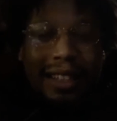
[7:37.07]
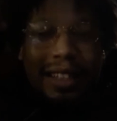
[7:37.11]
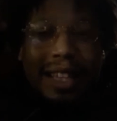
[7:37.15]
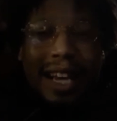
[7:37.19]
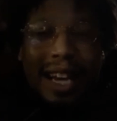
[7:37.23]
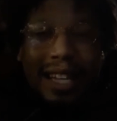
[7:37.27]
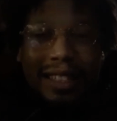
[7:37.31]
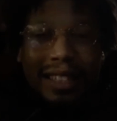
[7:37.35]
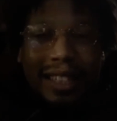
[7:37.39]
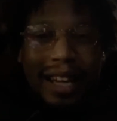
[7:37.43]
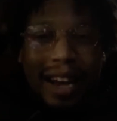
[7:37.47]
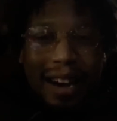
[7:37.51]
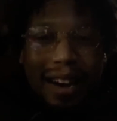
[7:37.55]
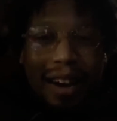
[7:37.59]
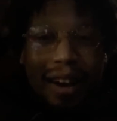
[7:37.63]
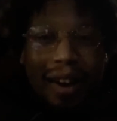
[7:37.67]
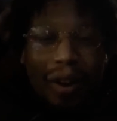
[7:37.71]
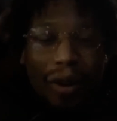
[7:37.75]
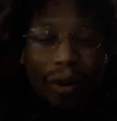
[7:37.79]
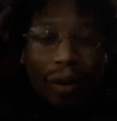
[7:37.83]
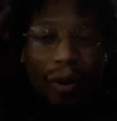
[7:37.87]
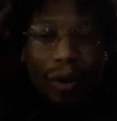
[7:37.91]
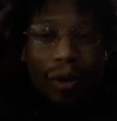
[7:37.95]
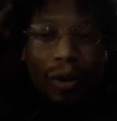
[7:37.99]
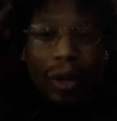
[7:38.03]
That's not
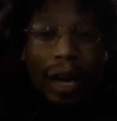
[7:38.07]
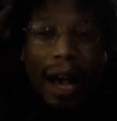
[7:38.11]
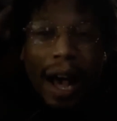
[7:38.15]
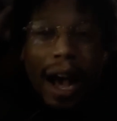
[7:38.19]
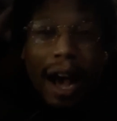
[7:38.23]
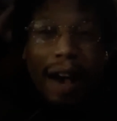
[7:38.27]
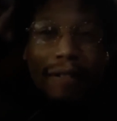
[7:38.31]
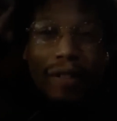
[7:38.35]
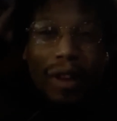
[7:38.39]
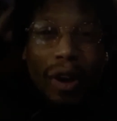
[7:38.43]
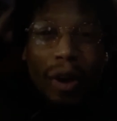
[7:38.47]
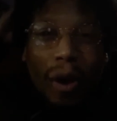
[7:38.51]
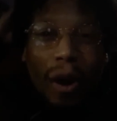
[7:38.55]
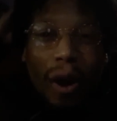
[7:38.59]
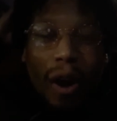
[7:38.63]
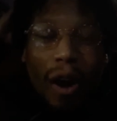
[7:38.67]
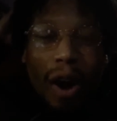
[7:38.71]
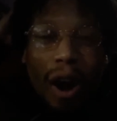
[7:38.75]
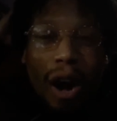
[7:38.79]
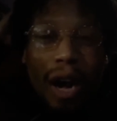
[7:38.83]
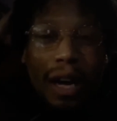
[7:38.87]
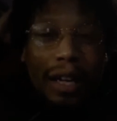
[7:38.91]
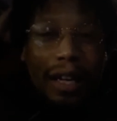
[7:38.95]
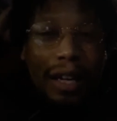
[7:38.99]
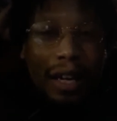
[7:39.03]
cool to have your
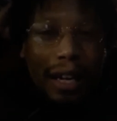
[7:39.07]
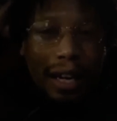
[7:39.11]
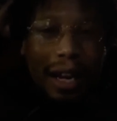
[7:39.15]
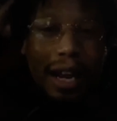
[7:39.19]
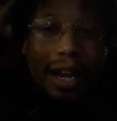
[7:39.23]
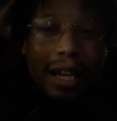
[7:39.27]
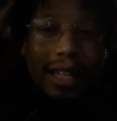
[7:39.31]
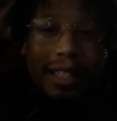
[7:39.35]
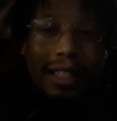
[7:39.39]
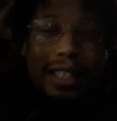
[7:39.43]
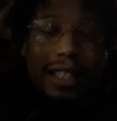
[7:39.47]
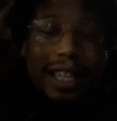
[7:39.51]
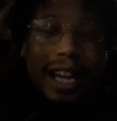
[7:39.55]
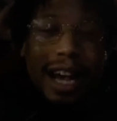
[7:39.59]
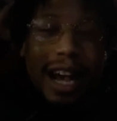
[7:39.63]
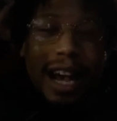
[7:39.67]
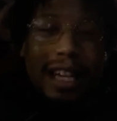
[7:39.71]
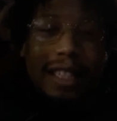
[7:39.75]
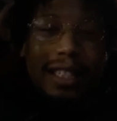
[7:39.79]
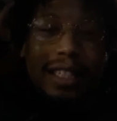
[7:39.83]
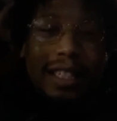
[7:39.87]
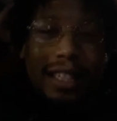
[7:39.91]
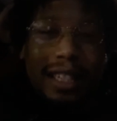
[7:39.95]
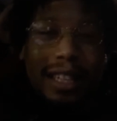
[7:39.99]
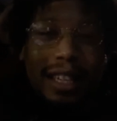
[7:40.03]
heart looking like it's
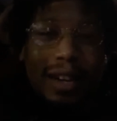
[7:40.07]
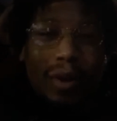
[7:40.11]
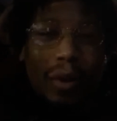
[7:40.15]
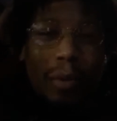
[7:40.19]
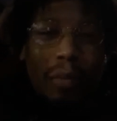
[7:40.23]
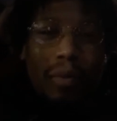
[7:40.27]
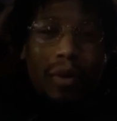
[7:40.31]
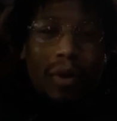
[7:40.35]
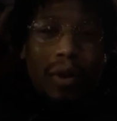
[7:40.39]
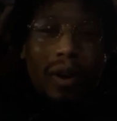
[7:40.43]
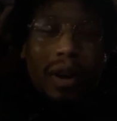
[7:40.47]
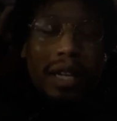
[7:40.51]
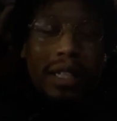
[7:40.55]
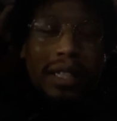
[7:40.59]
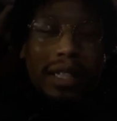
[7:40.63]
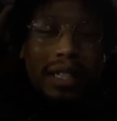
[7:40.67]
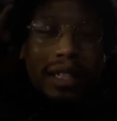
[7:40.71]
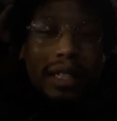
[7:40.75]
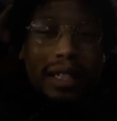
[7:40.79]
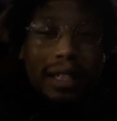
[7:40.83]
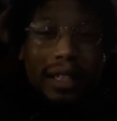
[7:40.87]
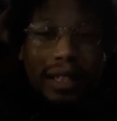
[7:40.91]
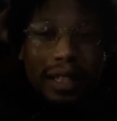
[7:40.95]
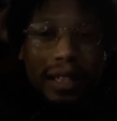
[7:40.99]
toxic or poison.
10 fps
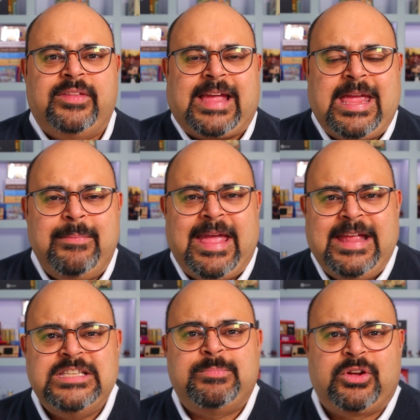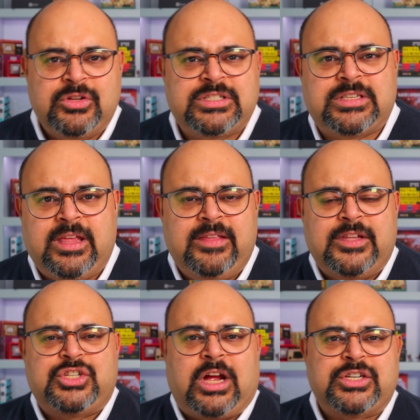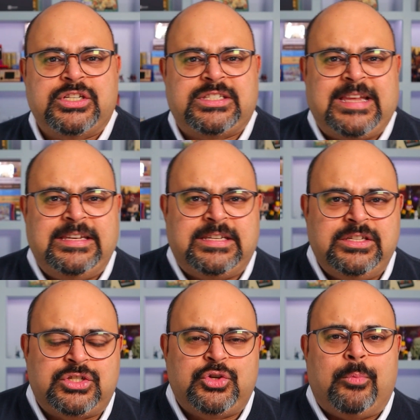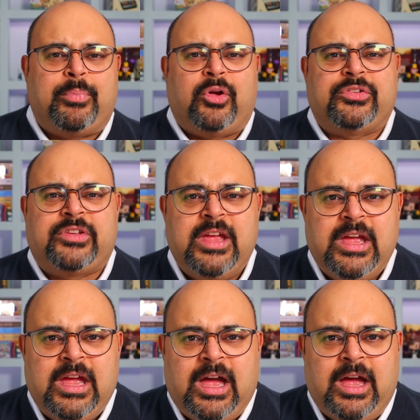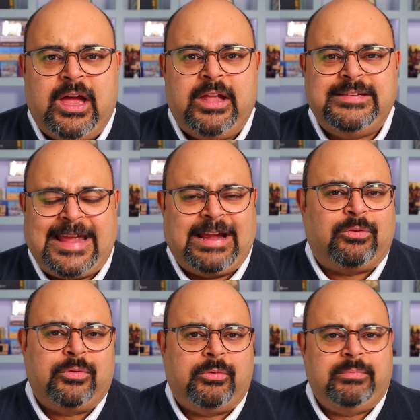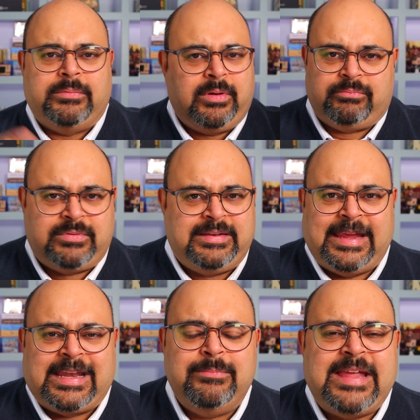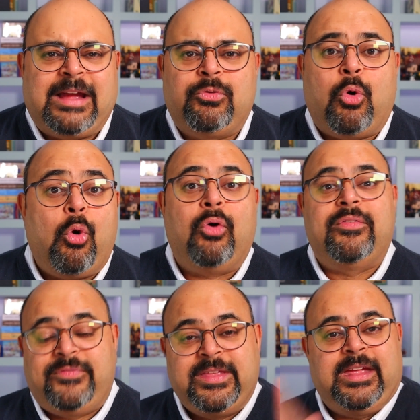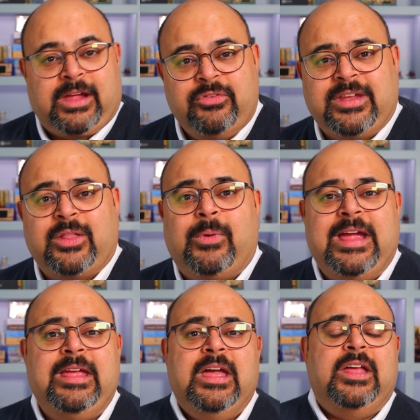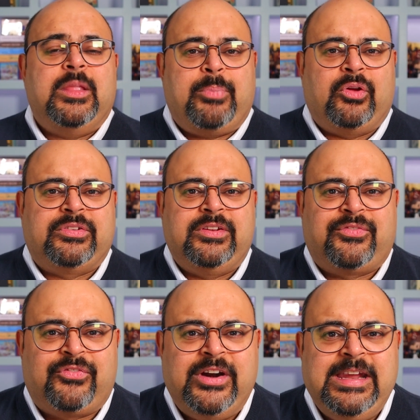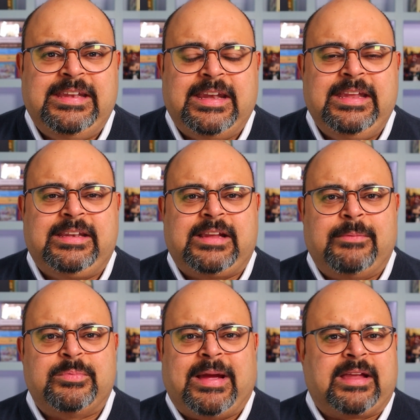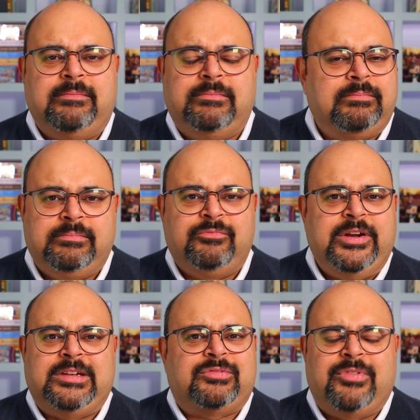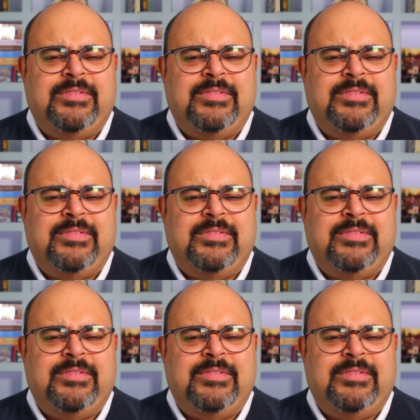the game ends because the judge has sentenced your boss down, or maybe taken him down, or if it goes the other way, the boss is freed and he comes back and wreaks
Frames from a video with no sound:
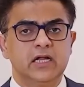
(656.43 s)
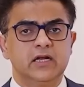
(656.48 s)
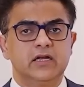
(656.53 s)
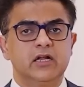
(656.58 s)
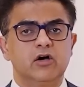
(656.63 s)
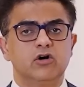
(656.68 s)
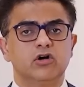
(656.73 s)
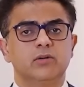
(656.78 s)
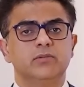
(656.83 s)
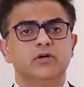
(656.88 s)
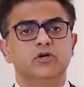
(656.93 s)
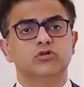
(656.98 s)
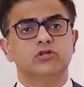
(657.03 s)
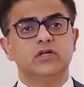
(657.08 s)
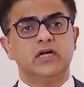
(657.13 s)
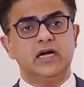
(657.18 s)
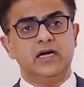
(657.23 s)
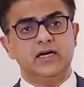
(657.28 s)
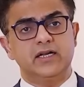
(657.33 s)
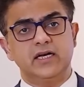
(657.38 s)
Now coming to the
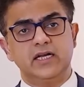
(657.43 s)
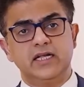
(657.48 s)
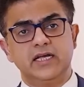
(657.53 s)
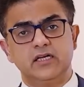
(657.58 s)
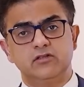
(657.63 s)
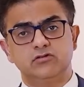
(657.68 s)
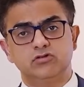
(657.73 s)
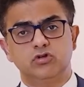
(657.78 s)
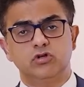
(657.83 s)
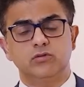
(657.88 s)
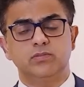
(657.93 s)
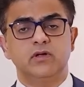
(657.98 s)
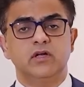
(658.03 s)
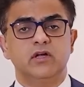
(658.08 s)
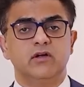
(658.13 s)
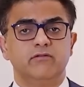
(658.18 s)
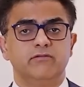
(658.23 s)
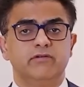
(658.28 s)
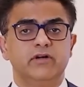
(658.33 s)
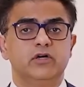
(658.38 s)
elderly age group,
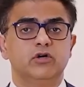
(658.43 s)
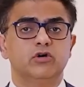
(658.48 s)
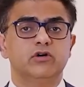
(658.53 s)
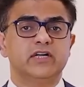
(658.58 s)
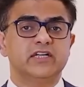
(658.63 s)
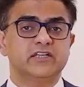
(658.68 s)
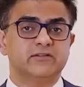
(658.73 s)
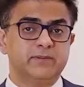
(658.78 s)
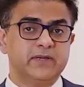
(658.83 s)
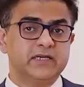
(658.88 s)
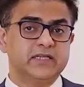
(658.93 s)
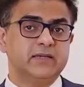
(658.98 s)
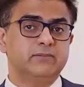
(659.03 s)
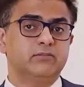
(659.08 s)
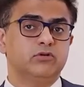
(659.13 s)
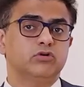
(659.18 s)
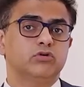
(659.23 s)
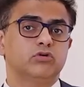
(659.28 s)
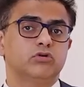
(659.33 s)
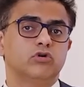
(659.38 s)
we don't expect
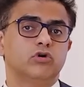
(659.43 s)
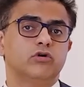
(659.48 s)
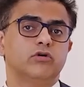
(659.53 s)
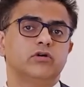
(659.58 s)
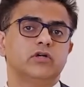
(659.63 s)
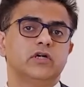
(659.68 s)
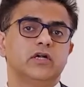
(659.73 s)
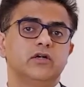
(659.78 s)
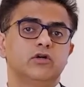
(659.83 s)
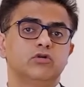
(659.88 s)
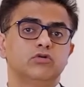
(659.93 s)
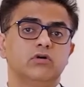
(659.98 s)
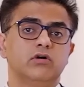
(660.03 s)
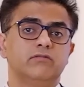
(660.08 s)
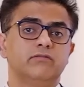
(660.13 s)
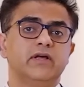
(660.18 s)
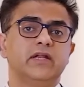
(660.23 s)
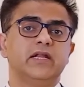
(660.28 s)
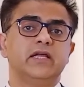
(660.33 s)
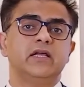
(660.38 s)
them to go into a
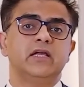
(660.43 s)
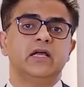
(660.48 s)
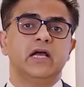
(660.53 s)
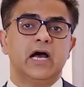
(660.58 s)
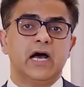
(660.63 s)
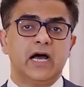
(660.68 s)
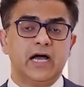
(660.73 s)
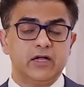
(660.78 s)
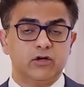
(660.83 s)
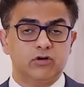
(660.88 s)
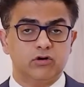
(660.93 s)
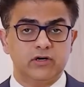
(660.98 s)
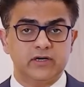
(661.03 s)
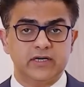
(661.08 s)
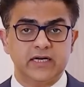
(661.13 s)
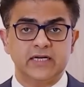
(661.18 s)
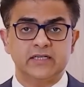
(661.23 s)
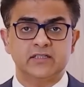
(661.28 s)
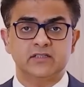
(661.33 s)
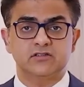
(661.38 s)
very high
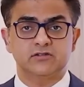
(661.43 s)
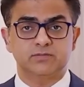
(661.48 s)
contact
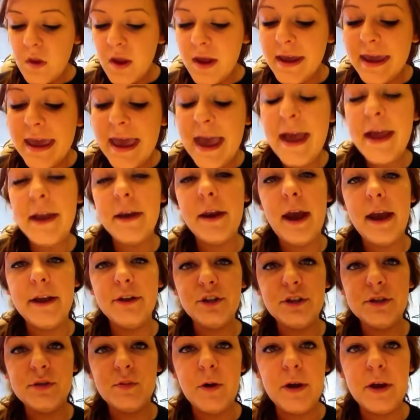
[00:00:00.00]
again, I
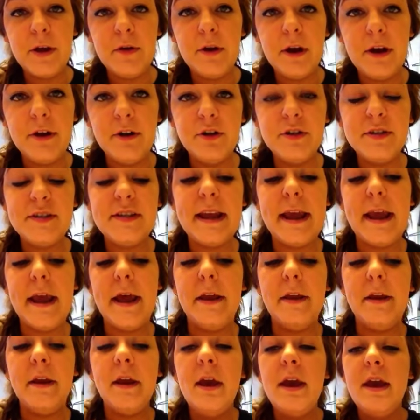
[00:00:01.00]
just want you to
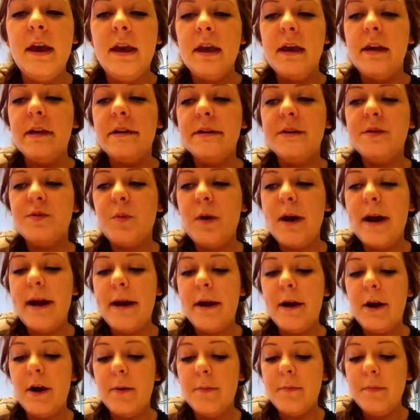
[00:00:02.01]
understand, it is
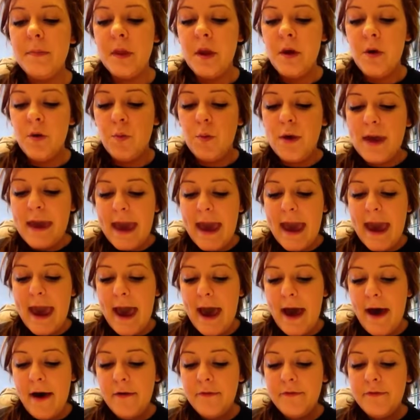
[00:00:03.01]
where we
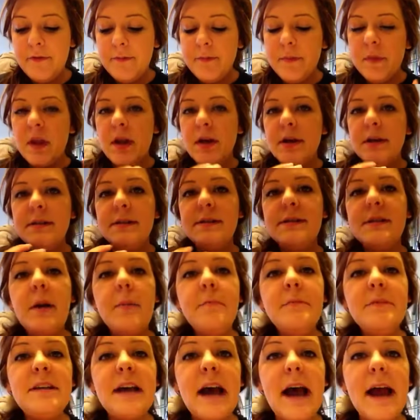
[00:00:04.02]
have
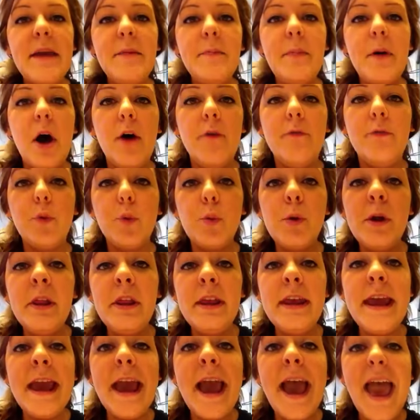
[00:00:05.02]
some type of
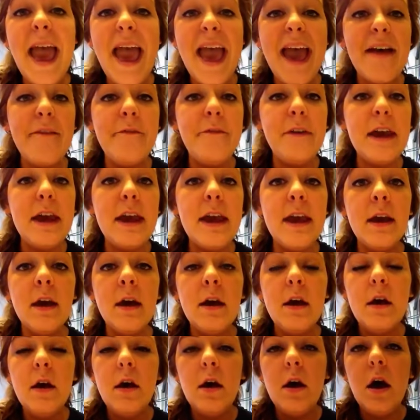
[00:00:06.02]
really heavy,
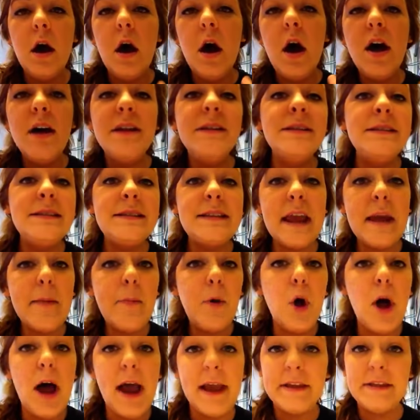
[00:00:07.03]

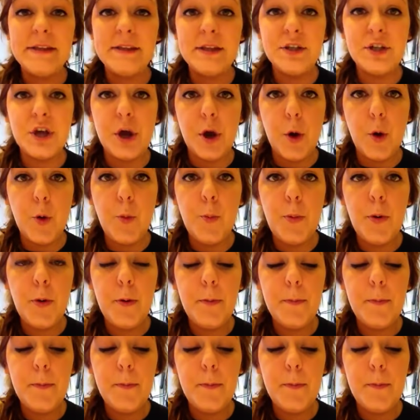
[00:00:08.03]
unstable isotope,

________

PROMPT> Word for word, reproduce all the data, but not the pictures.

ANSWER TO THIS TASK>
[7:37.07]
[7:37.11]
[7:37.15]
[7:37.19]
[7:37.23]
[7:37.27]
[7:37.31]
[7:37.35]
[7:37.39]
[7:37.43]
[7:37.47]
[7:37.51]
[7:37.55]
[7:37.59]
[7:37.63]
[7:37.67]
[7:37.71]
[7:37.75]
[7:37.79]
[7:37.83]
[7:37.87]
[7:37.91]
[7:37.95]
[7:37.99]
[7:38.03]
That's not
[7:38.07]
[7:38.11]
[7:38.15]
[7:38.19]
[7:38.23]
[7:38.27]
[7:38.31]
[7:38.35]
[7:38.39]
[7:38.43]
[7:38.47]
[7:38.51]
[7:38.55]
[7:38.59]
[7:38.63]
[7:38.67]
[7:38.71]
[7:38.75]
[7:38.79]
[7:38.83]
[7:38.87]
[7:38.91]
[7:38.95]
[7:38.99]
[7:39.03]
cool to have your
[7:39.07]
[7:39.11]
[7:39.15]
[7:39.19]
[7:39.23]
[7:39.27]
[7:39.31]
[7:39.35]
[7:39.39]
[7:39.43]
[7:39.47]
[7:39.51]
[7:39.55]
[7:39.59]
[7:39.63]
[7:39.67]
[7:39.71]
[7:39.75]
[7:39.79]
[7:39.83]
[7:39.87]
[7:39.91]
[7:39.95]
[7:39.99]
[7:40.03]
heart looking like it's
[7:40.07]
[7:40.11]
[7:40.15]
[7:40.19]
[7:40.23]
[7:40.27]
[7:40.31]
[7:40.35]
[7:40.39]
[7:40.43]
[7:40.47]
[7:40.51]
[7:40.55]
[7:40.59]
[7:40.63]
[7:40.67]
[7:40.71]
[7:40.75]
[7:40.79]
[7:40.83]
[7:40.87]
[7:40.91]
[7:40.95]
[7:40.99]
toxic or poison.
10 fps
the game ends because the judge has sentenced your boss down, or maybe taken him down, or if it goes the other way, the boss is freed and he comes back and wreaks
Frames from a video with no sound:
(656.43 s)
(656.48 s)
(656.53 s)
(656.58 s)
(656.63 s)
(656.68 s)
(656.73 s)
(656.78 s)
(656.83 s)
(656.88 s)
(656.93 s)
(656.98 s)
(657.03 s)
(657.08 s)
(657.13 s)
(657.18 s)
(657.23 s)
(657.28 s)
(657.33 s)
(657.38 s)
Now coming to the
(657.43 s)
(657.48 s)
(657.53 s)
(657.58 s)
(657.63 s)
(657.68 s)
(657.73 s)
(657.78 s)
(657.83 s)
(657.88 s)
(657.93 s)
(657.98 s)
(658.03 s)
(658.08 s)
(658.13 s)
(658.18 s)
(658.23 s)
(658.28 s)
(658.33 s)
(658.38 s)
elderly age group,
(658.43 s)
(658.48 s)
(658.53 s)
(658.58 s)
(658.63 s)
(658.68 s)
(658.73 s)
(658.78 s)
(658.83 s)
(658.88 s)
(658.93 s)
(658.98 s)
(659.03 s)
(659.08 s)
(659.13 s)
(659.18 s)
(659.23 s)
(659.28 s)
(659.33 s)
(659.38 s)
we don't expect
(659.43 s)
(659.48 s)
(659.53 s)
(659.58 s)
(659.63 s)
(659.68 s)
(659.73 s)
(659.78 s)
(659.83 s)
(659.88 s)
(659.93 s)
(659.98 s)
(660.03 s)
(660.08 s)
(660.13 s)
(660.18 s)
(660.23 s)
(660.28 s)
(660.33 s)
(660.38 s)
them to go into a
(660.43 s)
(660.48 s)
(660.53 s)
(660.58 s)
(660.63 s)
(660.68 s)
(660.73 s)
(660.78 s)
(660.83 s)
(660.88 s)
(660.93 s)
(660.98 s)
(661.03 s)
(661.08 s)
(661.13 s)
(661.18 s)
(661.23 s)
(661.28 s)
(661.33 s)
(661.38 s)
very high
(661.43 s)
(661.48 s)
contact
[00:00:00.00]
again, I
[00:00:01.00]
just want you to
[00:00:02.01]
understand, it is
[00:00:03.01]
where we
[00:00:04.02]
have
[00:00:05.02]
some type of
[00:00:06.02]
really heavy,
[00:00:07.03]

[00:00:08.03]
unstable isotope,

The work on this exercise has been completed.